WORK REQUEST » For this exercise, copy the records below exactly and exclude every image.

--*--

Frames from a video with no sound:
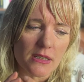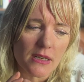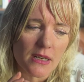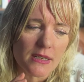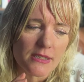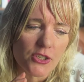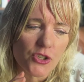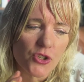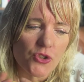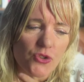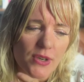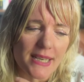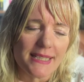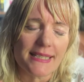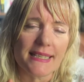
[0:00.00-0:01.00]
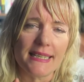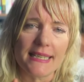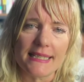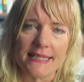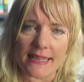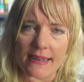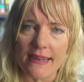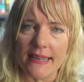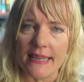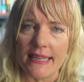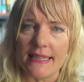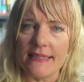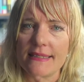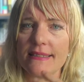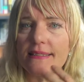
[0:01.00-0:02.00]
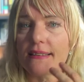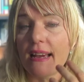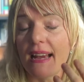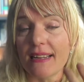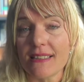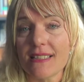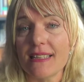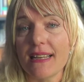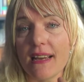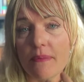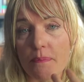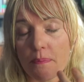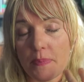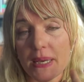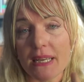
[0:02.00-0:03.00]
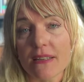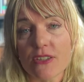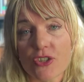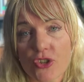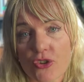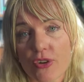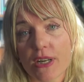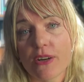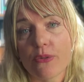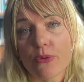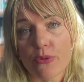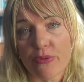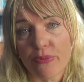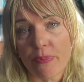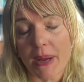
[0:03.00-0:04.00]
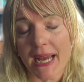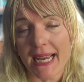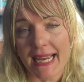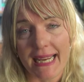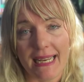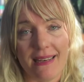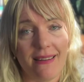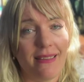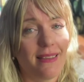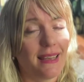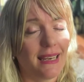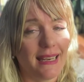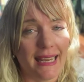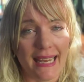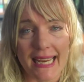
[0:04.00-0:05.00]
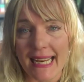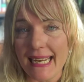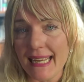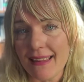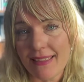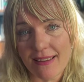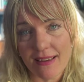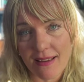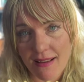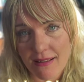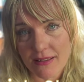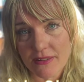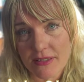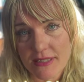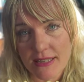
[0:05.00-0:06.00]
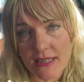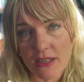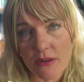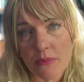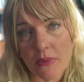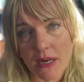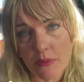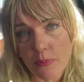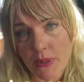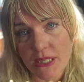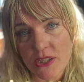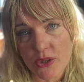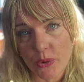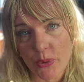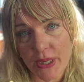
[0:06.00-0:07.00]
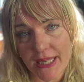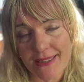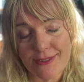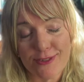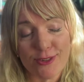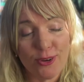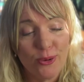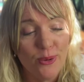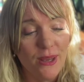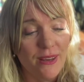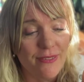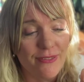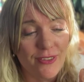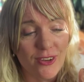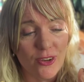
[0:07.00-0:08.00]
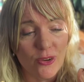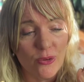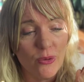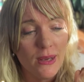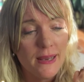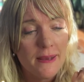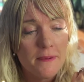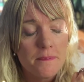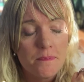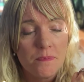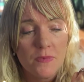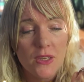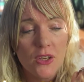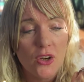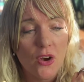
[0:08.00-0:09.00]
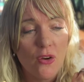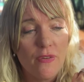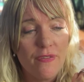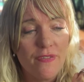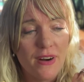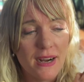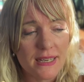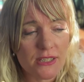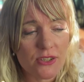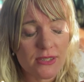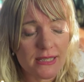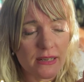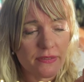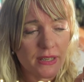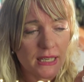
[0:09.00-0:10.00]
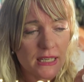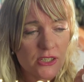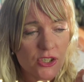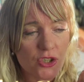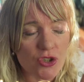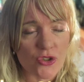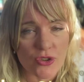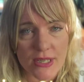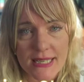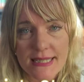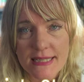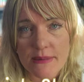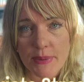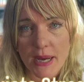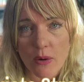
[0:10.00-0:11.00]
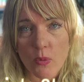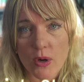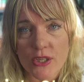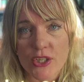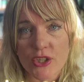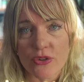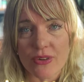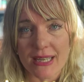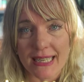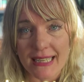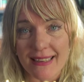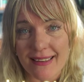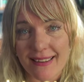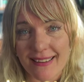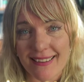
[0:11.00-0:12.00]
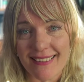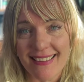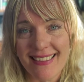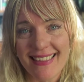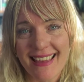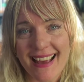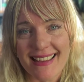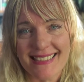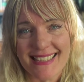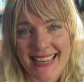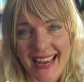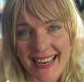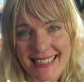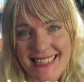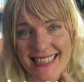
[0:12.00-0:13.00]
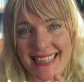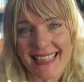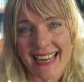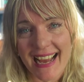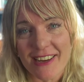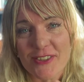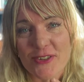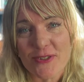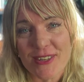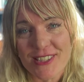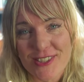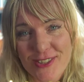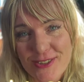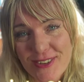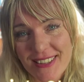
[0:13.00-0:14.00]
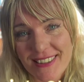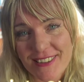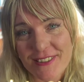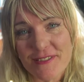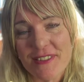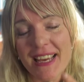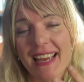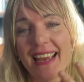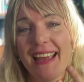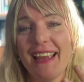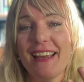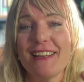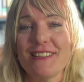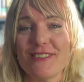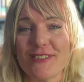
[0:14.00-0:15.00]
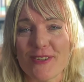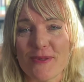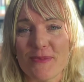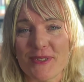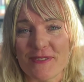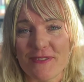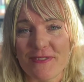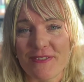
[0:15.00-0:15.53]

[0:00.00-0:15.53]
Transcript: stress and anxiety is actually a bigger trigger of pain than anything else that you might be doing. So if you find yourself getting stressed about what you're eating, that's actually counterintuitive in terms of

--*--

SOLUTION TO THIS PROBLEM »
Frames from a video with no sound:
[0:00.00-0:01.00]
[0:01.00-0:02.00]
[0:02.00-0:03.00]
[0:03.00-0:04.00]
[0:04.00-0:05.00]
[0:05.00-0:06.00]
[0:06.00-0:07.00]
[0:07.00-0:08.00]
[0:08.00-0:09.00]
[0:09.00-0:10.00]
[0:10.00-0:11.00]
[0:11.00-0:12.00]
[0:12.00-0:13.00]
[0:13.00-0:14.00]
[0:14.00-0:15.00]
[0:15.00-0:15.53]

[0:00.00-0:15.53]
Transcript: stress and anxiety is actually a bigger trigger of pain than anything else that you might be doing. So if you find yourself getting stressed about what you're eating, that's actually counterintuitive in terms of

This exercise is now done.